Third Party Information Security Assessor

  • Competitive
  • Camberly, England, United Kingdom Camberly England GB
  • Permanent, Full time
  • Bank of America Merrill Lynch
  • 21 Aug 18 2018-08-21

Third Party Information Security Assessor

Job Description:
Corporate Title: Up to Vice President (Up to VP)
Location: Camberley
Line of Business: Global Information Security (GIS)

Are you passionate about working with the best information security team in the world? We are currently hiring top talent to join our team.

The Third Party Information Security (TPIS) function within Global Information Security is responsible for oversight of third party security programs, including assessing and improving protections for all aspects of security for the third party landscape.

You will conduct audits of our vendors, either through a remote format or by travelling to vendor site. Our vendor's locations are mainly in the UK but there are also a number across Europe, and occasionally outside Europe in locations such as Israel and the UAE. You will be required to travel for 2-3 day periods a minimum of 2-3 times a month. You will have a good information security background with an interest in risk.

What will your main responsibilities involve?

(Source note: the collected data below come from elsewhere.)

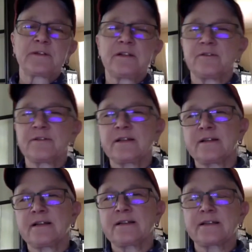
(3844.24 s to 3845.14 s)
You know,
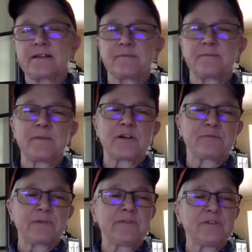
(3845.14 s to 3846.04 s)
not that the
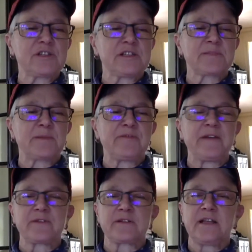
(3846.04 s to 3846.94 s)
American Revolution is my
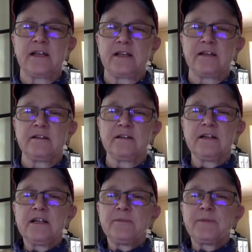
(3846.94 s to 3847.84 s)
favorite thing,
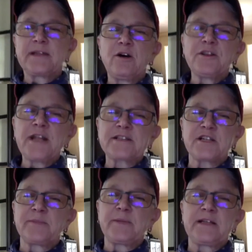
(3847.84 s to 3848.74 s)
but all that's
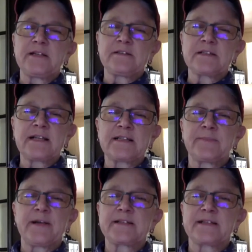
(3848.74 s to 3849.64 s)
going to be just like the
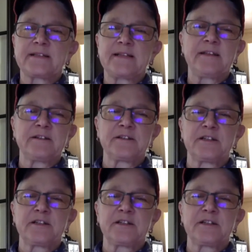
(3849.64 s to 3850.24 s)
bicentennial.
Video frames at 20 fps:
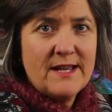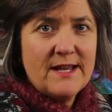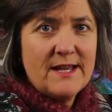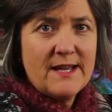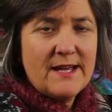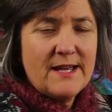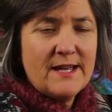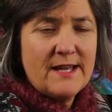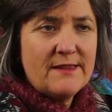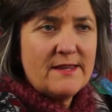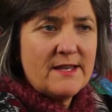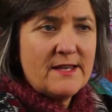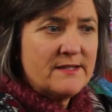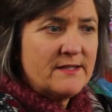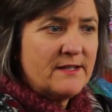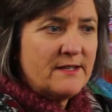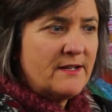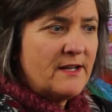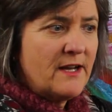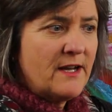And there's
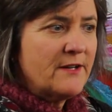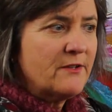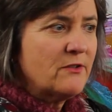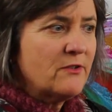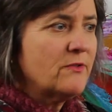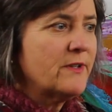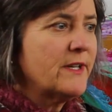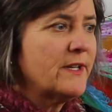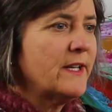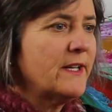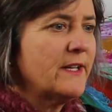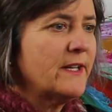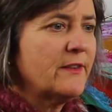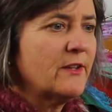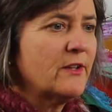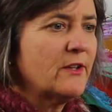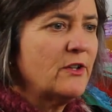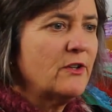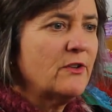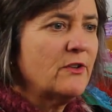an article here
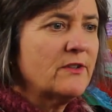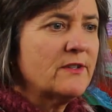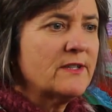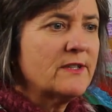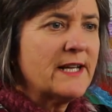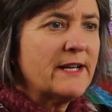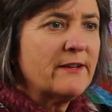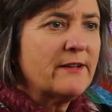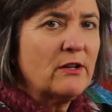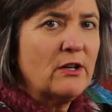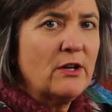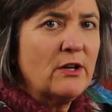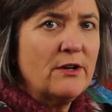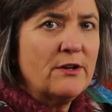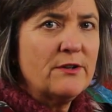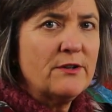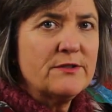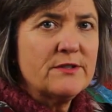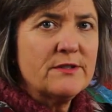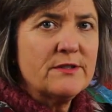that you can
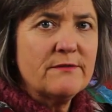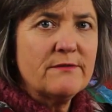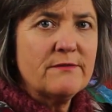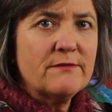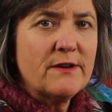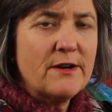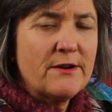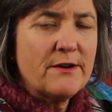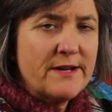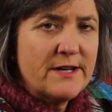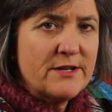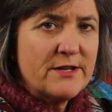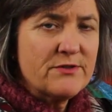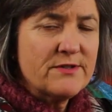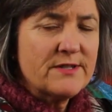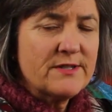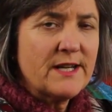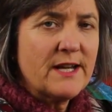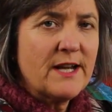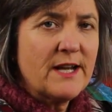download, very
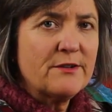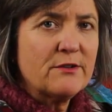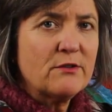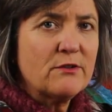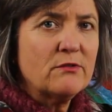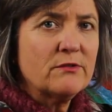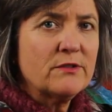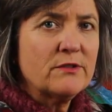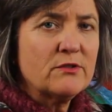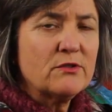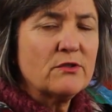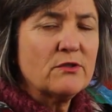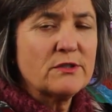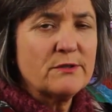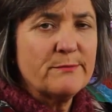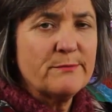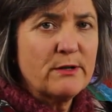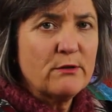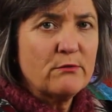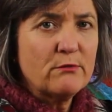interesting article that
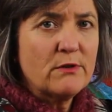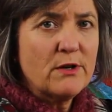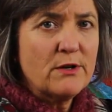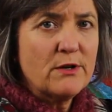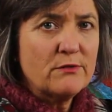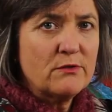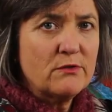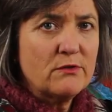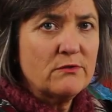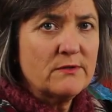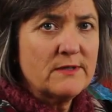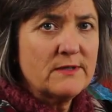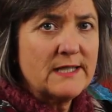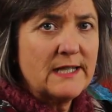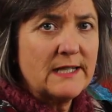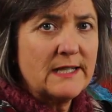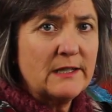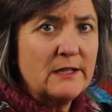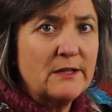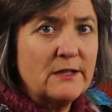Dr. Mikkel wrote called
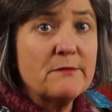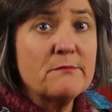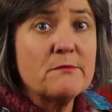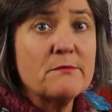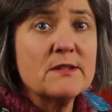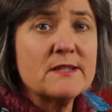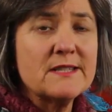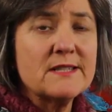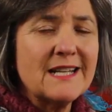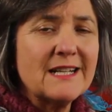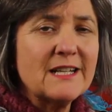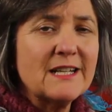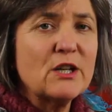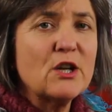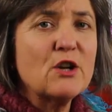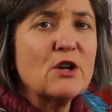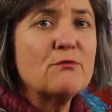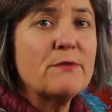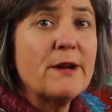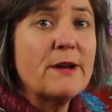
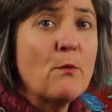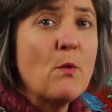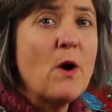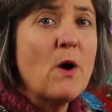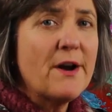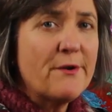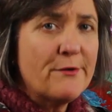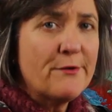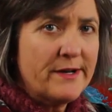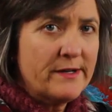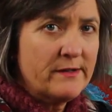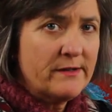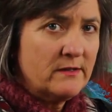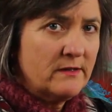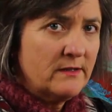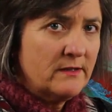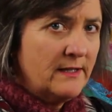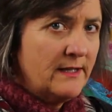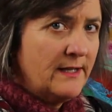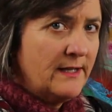Cellular Rewiring.
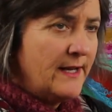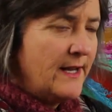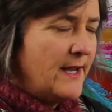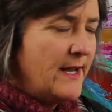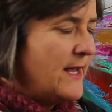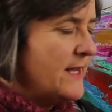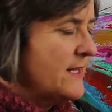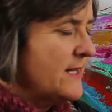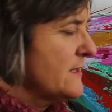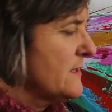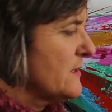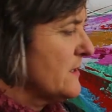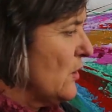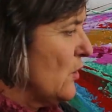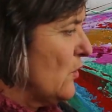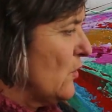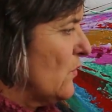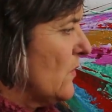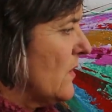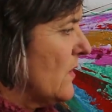
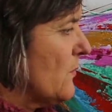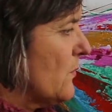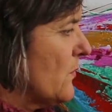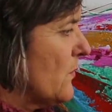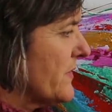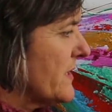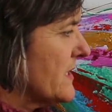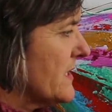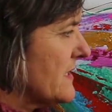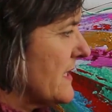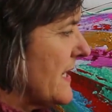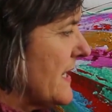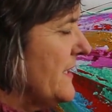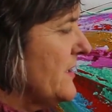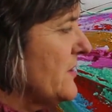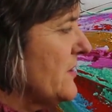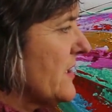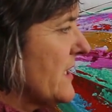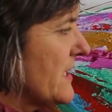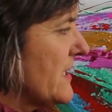So this
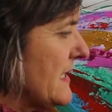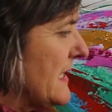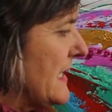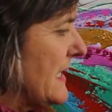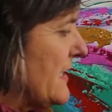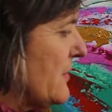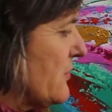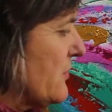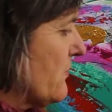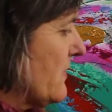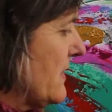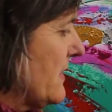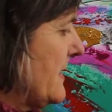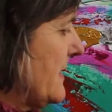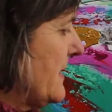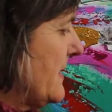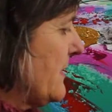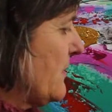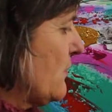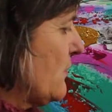energy is literally
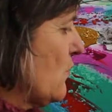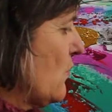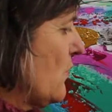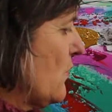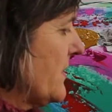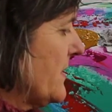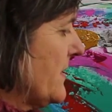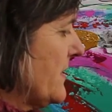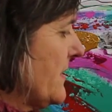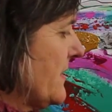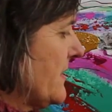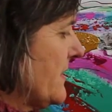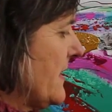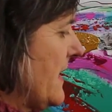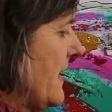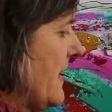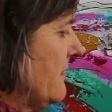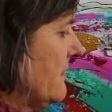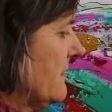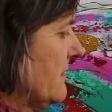stored in the
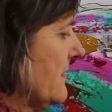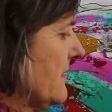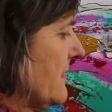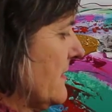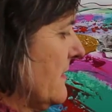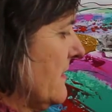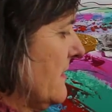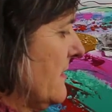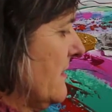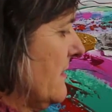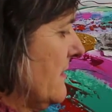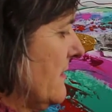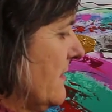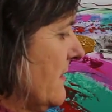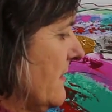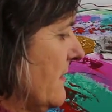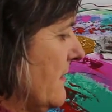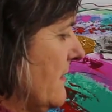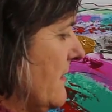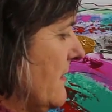cells.
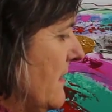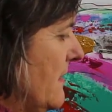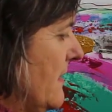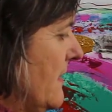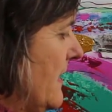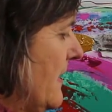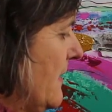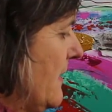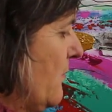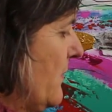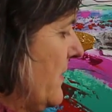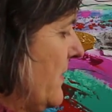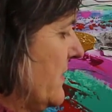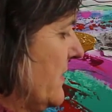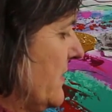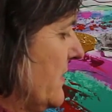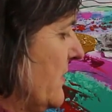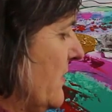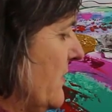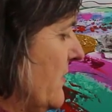And we're
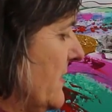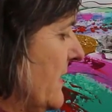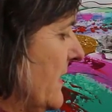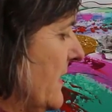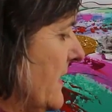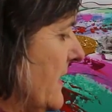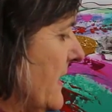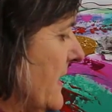just using an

  • The Onsite Third Party Assessor will take the bank's Information Security standards and put them into an externally facing format
  • You will then use this to conduct information security and business continuity assessments of vendors providing services to Bank of America
  • These audits will take a number of forms, from remote audits where you will send a questionnaire to vendors, to travelling to the vendor site and formally testing systems alongside the vendor
  • You will prepare reports based on your findings and compare results with your colleagues to decide on next steps
  • To succeed in this role, you should be highly motivated and possess good, hands-on, technical knowledge of a wide range of information security and business continuity controls and the processes used for evaluating their design and effectiveness
  • You should also possess solid written and verbal communication skills including ability to communicate clearly and concisely to various levels, up to and including executive level management, and explain the need for key controls to technical and non-technical resources

What skills and qualifications will you ideally possess?

  • Technical skills include the domains of information security and business continuity including:
  • Information Security Controls (Infrastructure Security, Access Management, Physical Security, Application Security, etc.)
  • IT Compliance, SOX Compliance
  • Change Management
  • Enterprise Risk Management
  • Solid grasp of NIST, PCI, ISO, SDLC, COBIT, and ITIL standards

  • Previous information technology/security audit/assessment experience is helpful
  • Ability to demonstrate attention to detail and analytical skills
  • Ability to multi-task and work both independently as well as part of an assessment team
  • Ability to plan, execute and document assessment activities following established processes and procedures
  • Minimally, CISSP and/or CISA certifications are required as well as experience in information security or business continuity
  • Be able to travel up to 50% of the time

About Bank of America Merrill Lynch

Bank of America is one of the world's leading financial institutions, serving individual consumers, small- and middle-market businesses, large corporations and governments with a full range of financial and risk management products and services. Bank of America Merrill Lynch is the marketing name for the global banking and markets businesses.
The company has had a presence in EMEA since 1922. With offices in 23 countries on three continents, it offers an integrated and comprehensive set of products and services across Global Corporate and Investment Banking, Global Markets and Consumer Card, serving the needs of individual, corporate, institutional and government clients, combining the best of local knowledge and global expertise. Developing solutions for social and environmental challenges is at the core of Bank of America Merrill Lynch's responsibility platform. In more than 90 countries around the world, we partner with employees, clients and stakeholders to help make financial lives better.


If you're interested in this opportunity please send your details to us by applying online.
Good conduct and sound judgment is crucial to our long term success. It's important that all employees in the organisation understand the expected standards of conduct and how we manage conduct risk. Individual accountability and an ownership mindset are the cornerstones of our Code of Conduct and are at the heart of managing risk well.
We are an equal opportunities employer, and ensure that no applicant is subject to less favourable treatment on the grounds of gender, gender identity, marital status, race, colour, nationality, ethnic or national origins, age, sexual orientation, socio-economic background, responsibilities for dependants, physical or mental disability. The Bank selects candidates for interview based on their skills, qualifications and experience.
As part of our standard hiring process to manage risk, please note background screening checks will be conducted on all hires before commencing employment.